_To do_
Word for word, transcribe every line from the one holding "[21:22.96-21:23.96]" through the end of the records, but not the pictures.

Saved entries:
——

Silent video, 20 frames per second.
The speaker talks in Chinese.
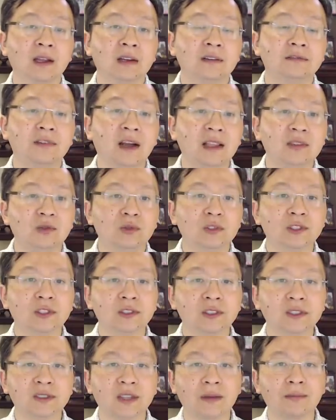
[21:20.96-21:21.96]
万女士
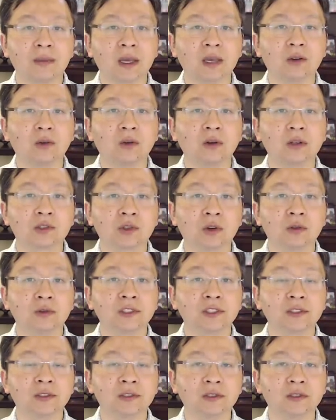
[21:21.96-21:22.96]
是在美国从
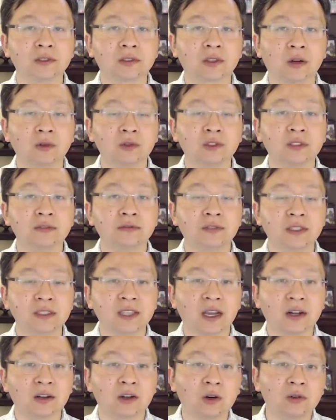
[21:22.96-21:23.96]
事投资风
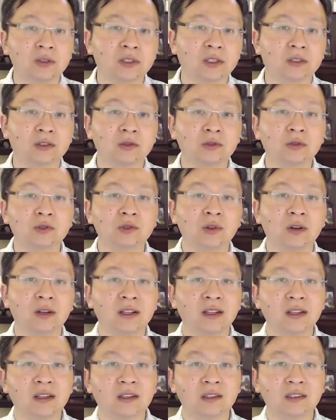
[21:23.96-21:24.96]
险控制的工作。
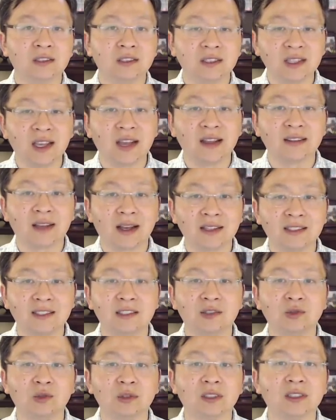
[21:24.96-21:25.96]
今天她
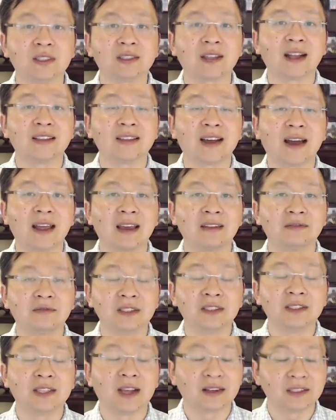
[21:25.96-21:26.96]
继续和大家来
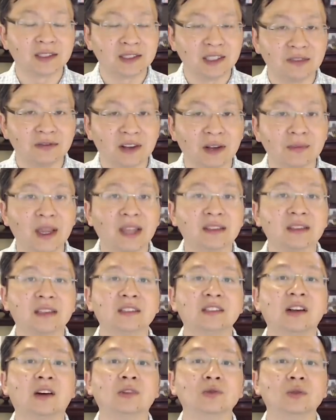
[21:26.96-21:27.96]
分享这方面的
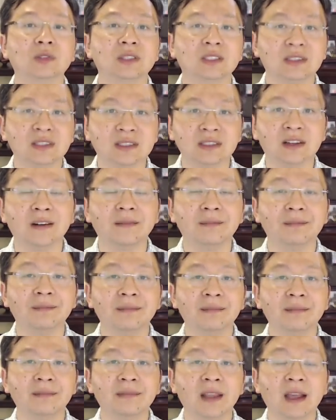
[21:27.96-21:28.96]
教育心得。
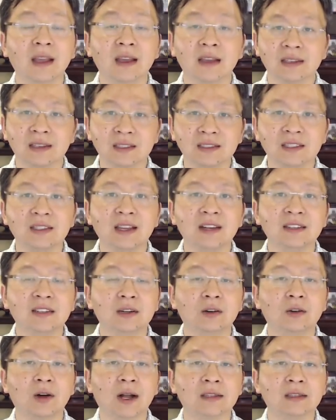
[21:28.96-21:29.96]
那今天这
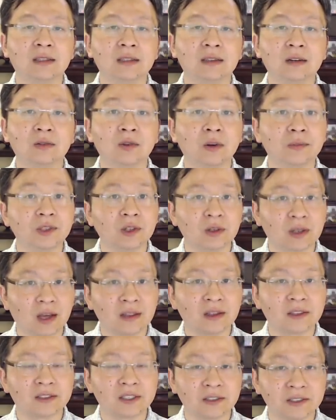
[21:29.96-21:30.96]
个话题呢，我们就聊
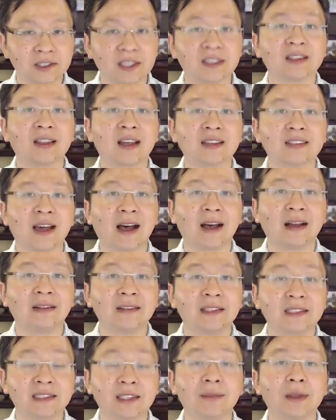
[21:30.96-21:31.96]
到这儿。谢谢大家，
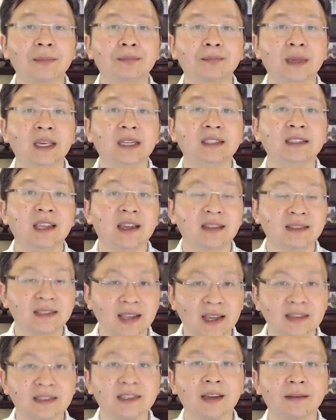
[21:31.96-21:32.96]
咱们明天
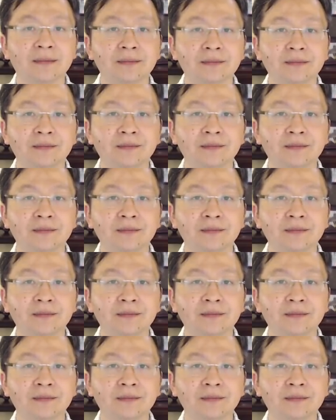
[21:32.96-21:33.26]
再见。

——

_The completed task_
[21:22.96-21:23.96]
事投资风
[21:23.96-21:24.96]
险控制的工作。
[21:24.96-21:25.96]
今天她
[21:25.96-21:26.96]
继续和大家来
[21:26.96-21:27.96]
分享这方面的
[21:27.96-21:28.96]
教育心得。
[21:28.96-21:29.96]
那今天这
[21:29.96-21:30.96]
个话题呢，我们就聊
[21:30.96-21:31.96]
到这儿。谢谢大家，
[21:31.96-21:32.96]
咱们明天
[21:32.96-21:33.26]
再见。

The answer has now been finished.